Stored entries
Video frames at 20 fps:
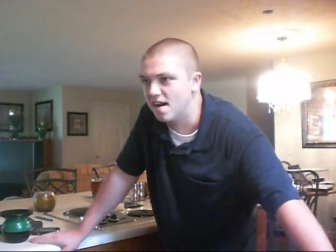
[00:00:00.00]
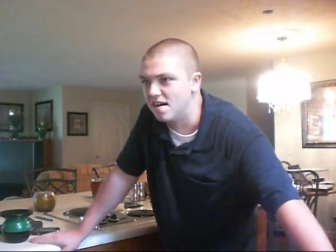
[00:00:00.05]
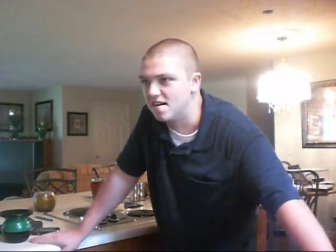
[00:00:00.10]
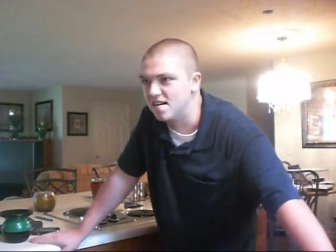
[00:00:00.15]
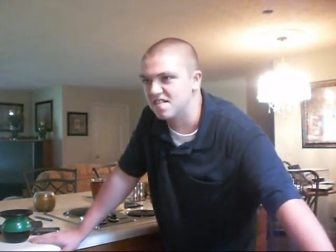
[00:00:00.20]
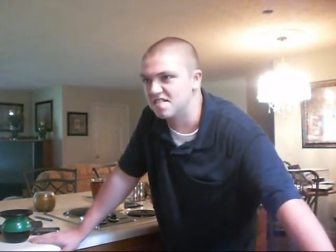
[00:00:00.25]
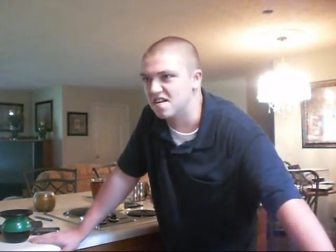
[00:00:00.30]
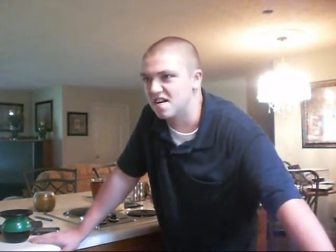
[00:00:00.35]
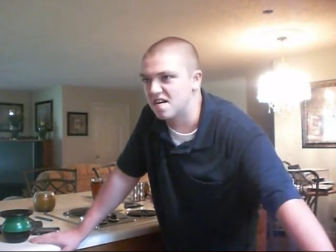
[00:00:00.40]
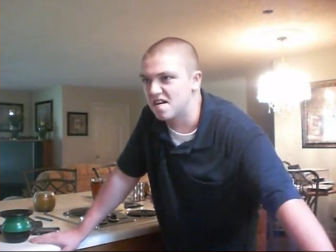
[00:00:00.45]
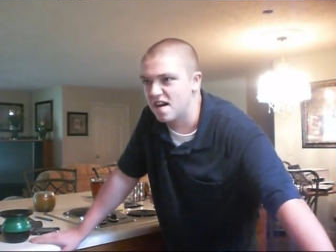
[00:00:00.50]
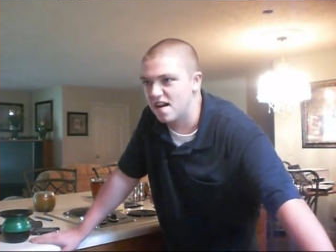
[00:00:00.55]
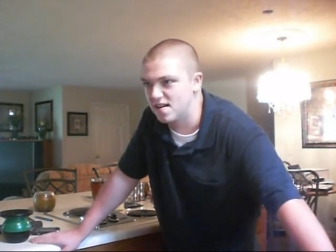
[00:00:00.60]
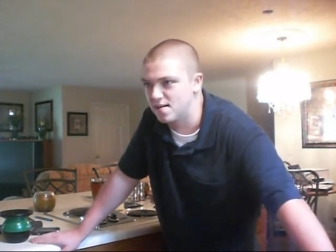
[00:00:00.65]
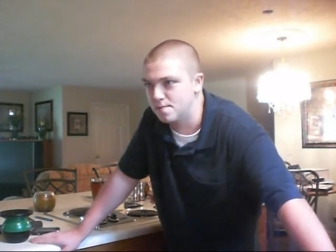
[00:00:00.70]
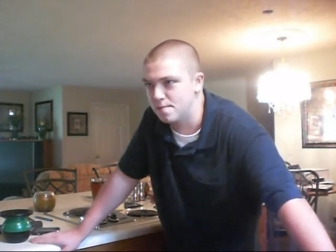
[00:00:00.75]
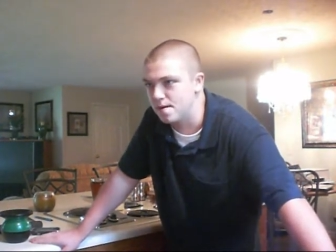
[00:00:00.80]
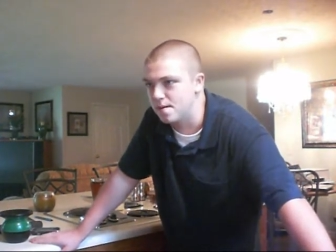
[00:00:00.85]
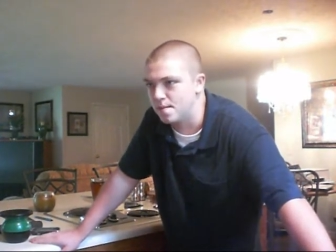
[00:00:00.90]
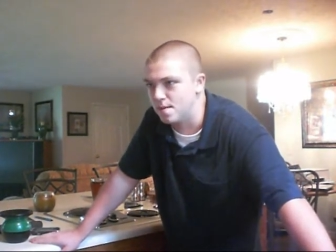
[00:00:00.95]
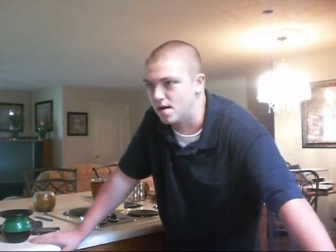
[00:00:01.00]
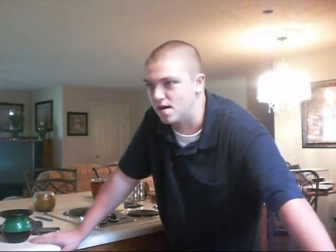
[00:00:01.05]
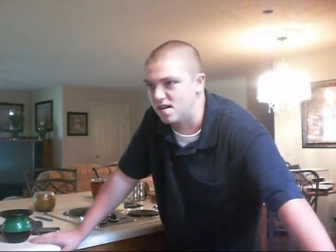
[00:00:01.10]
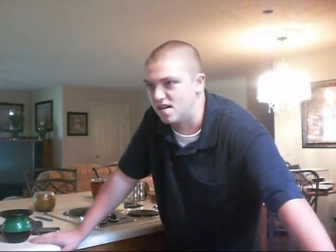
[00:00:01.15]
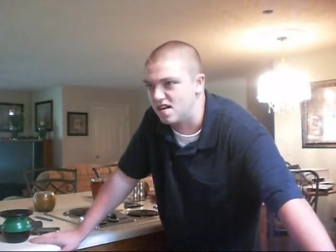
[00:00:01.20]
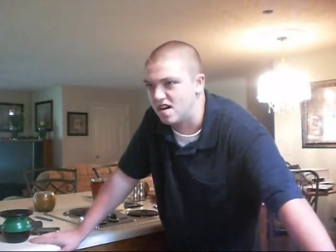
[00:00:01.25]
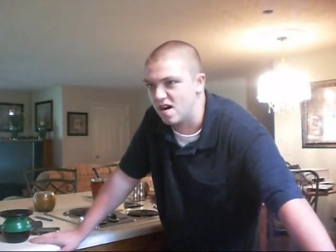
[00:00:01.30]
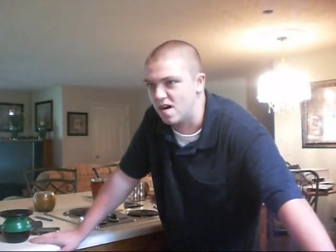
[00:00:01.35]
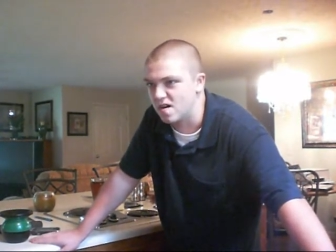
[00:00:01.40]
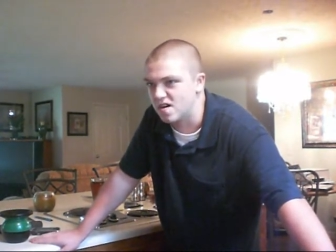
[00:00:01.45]
There's all kinds of people on
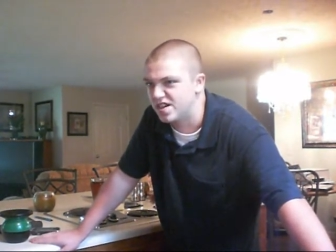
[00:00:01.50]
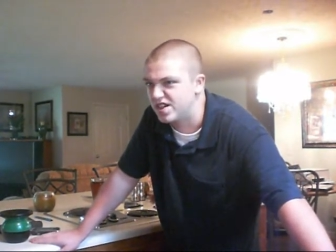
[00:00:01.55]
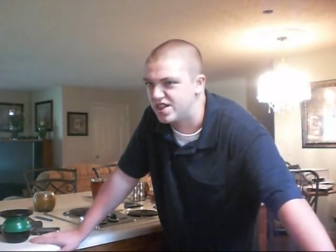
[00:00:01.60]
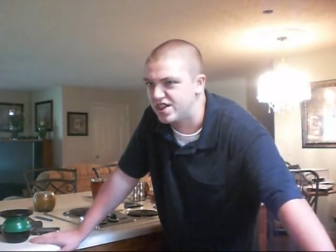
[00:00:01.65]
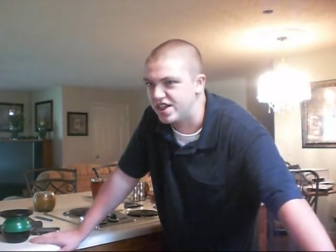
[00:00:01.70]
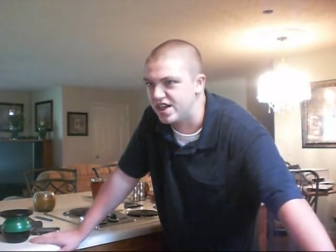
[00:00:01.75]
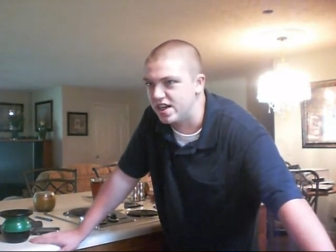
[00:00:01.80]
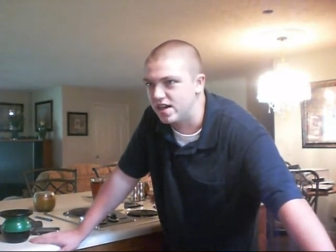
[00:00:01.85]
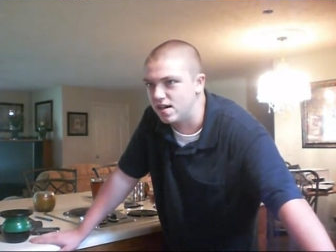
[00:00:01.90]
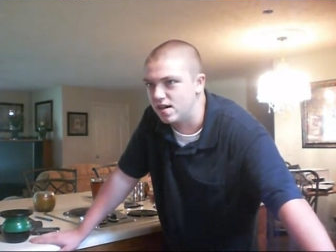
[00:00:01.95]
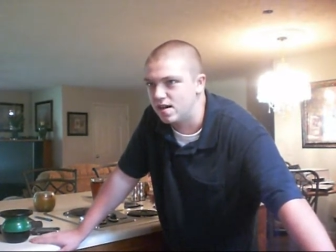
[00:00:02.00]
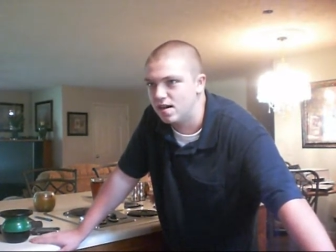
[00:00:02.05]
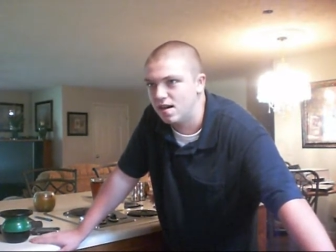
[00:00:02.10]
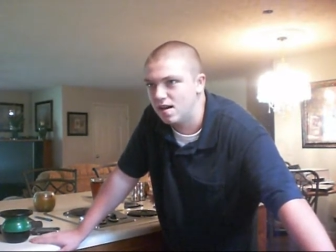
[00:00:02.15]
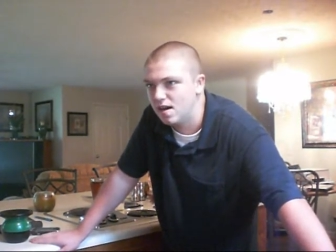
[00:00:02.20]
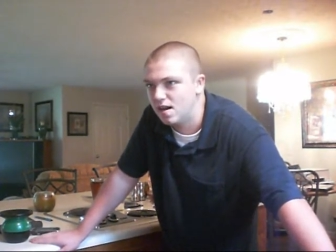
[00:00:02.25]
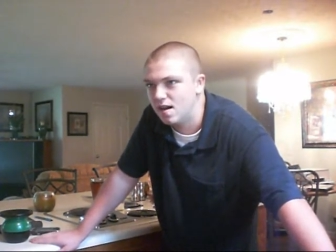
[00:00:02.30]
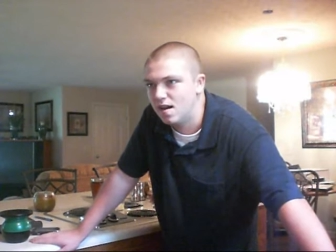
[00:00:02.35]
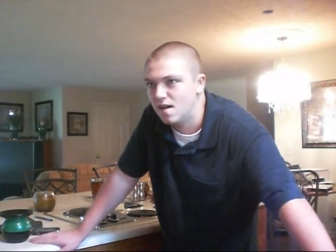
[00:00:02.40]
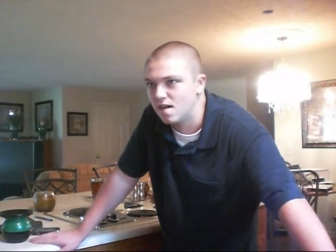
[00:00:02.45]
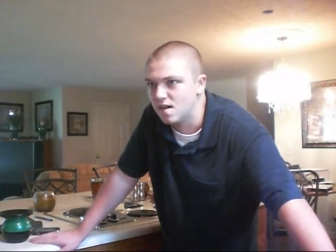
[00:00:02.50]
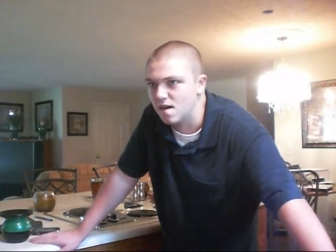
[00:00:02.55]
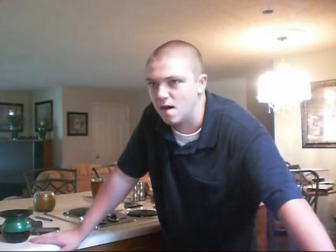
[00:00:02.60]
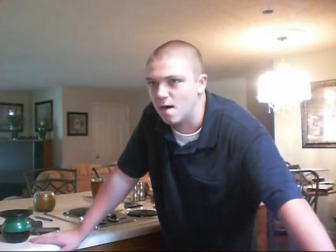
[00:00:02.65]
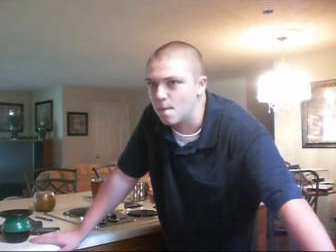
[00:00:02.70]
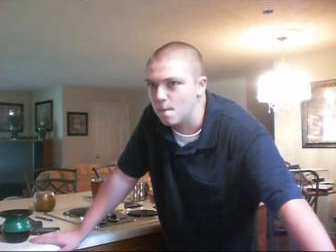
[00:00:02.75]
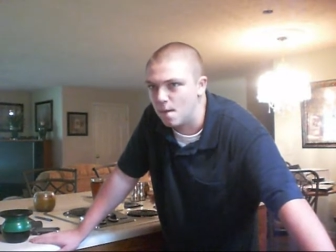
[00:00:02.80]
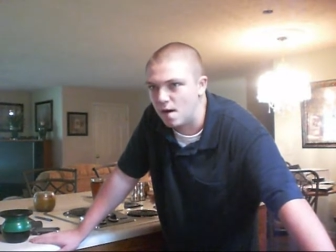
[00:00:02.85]
there talking shit, Hello, I'm Johnny talking Cash.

### What to produce
Exactly as written, return each line above and leave the pictures behind.

### Problem solution
Video frames at 20 fps:
[00:00:00.00]
[00:00:00.05]
[00:00:00.10]
[00:00:00.15]
[00:00:00.20]
[00:00:00.25]
[00:00:00.30]
[00:00:00.35]
[00:00:00.40]
[00:00:00.45]
[00:00:00.50]
[00:00:00.55]
[00:00:00.60]
[00:00:00.65]
[00:00:00.70]
[00:00:00.75]
[00:00:00.80]
[00:00:00.85]
[00:00:00.90]
[00:00:00.95]
[00:00:01.00]
[00:00:01.05]
[00:00:01.10]
[00:00:01.15]
[00:00:01.20]
[00:00:01.25]
[00:00:01.30]
[00:00:01.35]
[00:00:01.40]
[00:00:01.45]
There's all kinds of people on
[00:00:01.50]
[00:00:01.55]
[00:00:01.60]
[00:00:01.65]
[00:00:01.70]
[00:00:01.75]
[00:00:01.80]
[00:00:01.85]
[00:00:01.90]
[00:00:01.95]
[00:00:02.00]
[00:00:02.05]
[00:00:02.10]
[00:00:02.15]
[00:00:02.20]
[00:00:02.25]
[00:00:02.30]
[00:00:02.35]
[00:00:02.40]
[00:00:02.45]
[00:00:02.50]
[00:00:02.55]
[00:00:02.60]
[00:00:02.65]
[00:00:02.70]
[00:00:02.75]
[00:00:02.80]
[00:00:02.85]
there talking shit, Hello, I'm Johnny talking Cash.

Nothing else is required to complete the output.